Type out the whole listing again exactly, pictures omitted.

****************************************

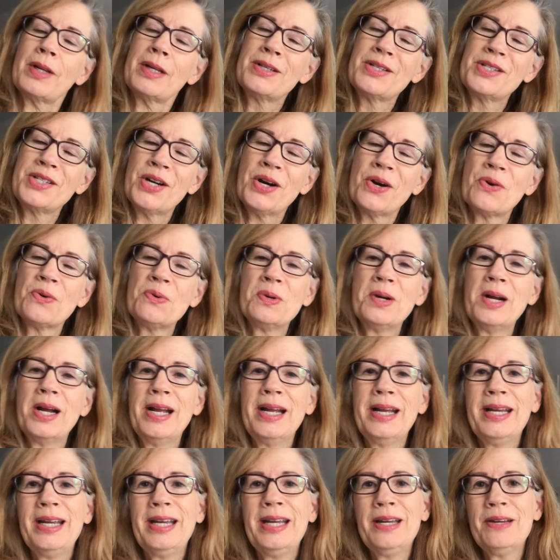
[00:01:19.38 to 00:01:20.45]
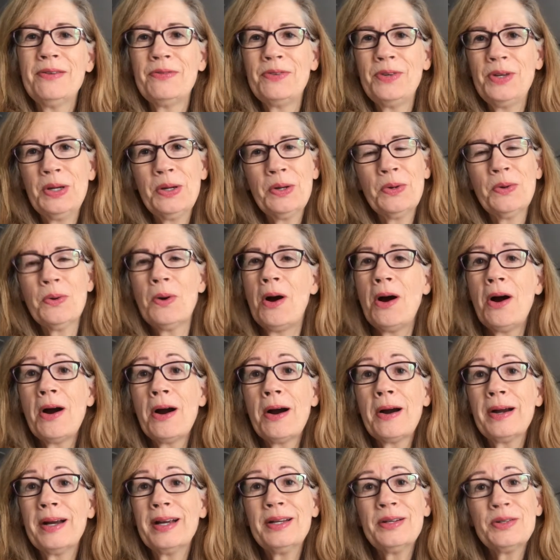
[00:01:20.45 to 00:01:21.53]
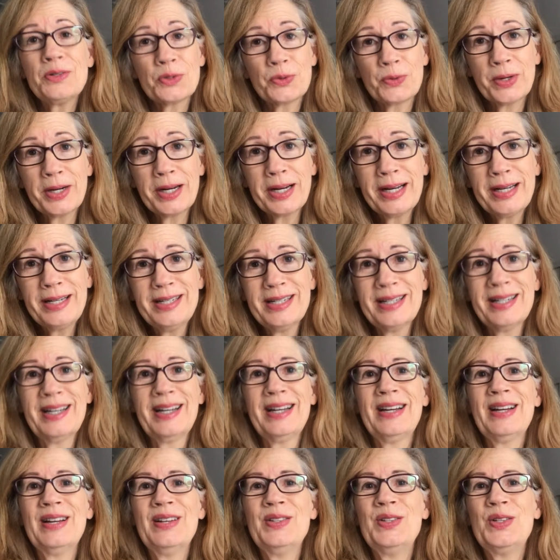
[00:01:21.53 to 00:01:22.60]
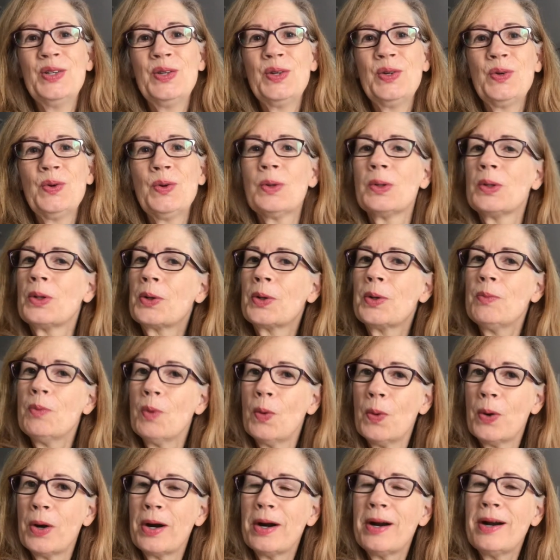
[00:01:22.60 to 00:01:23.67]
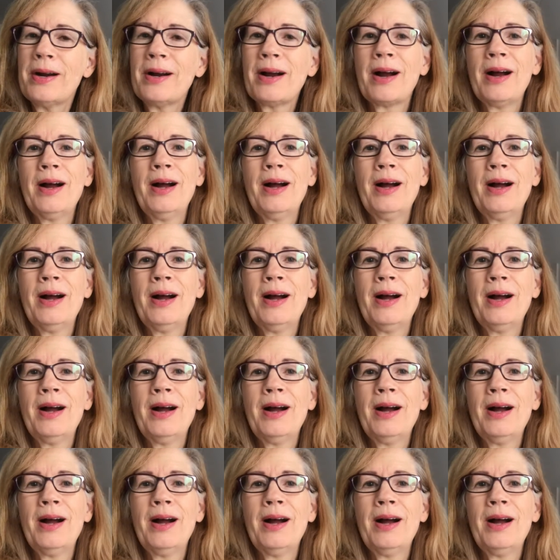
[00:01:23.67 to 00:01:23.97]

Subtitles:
So if you are intrigued to learn more,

****************************************

## Your solution
[00:01:19.38 to 00:01:20.45]
[00:01:20.45 to 00:01:21.53]
[00:01:21.53 to 00:01:22.60]
[00:01:22.60 to 00:01:23.67]
[00:01:23.67 to 00:01:23.97]

Subtitles:
So if you are intrigued to learn more,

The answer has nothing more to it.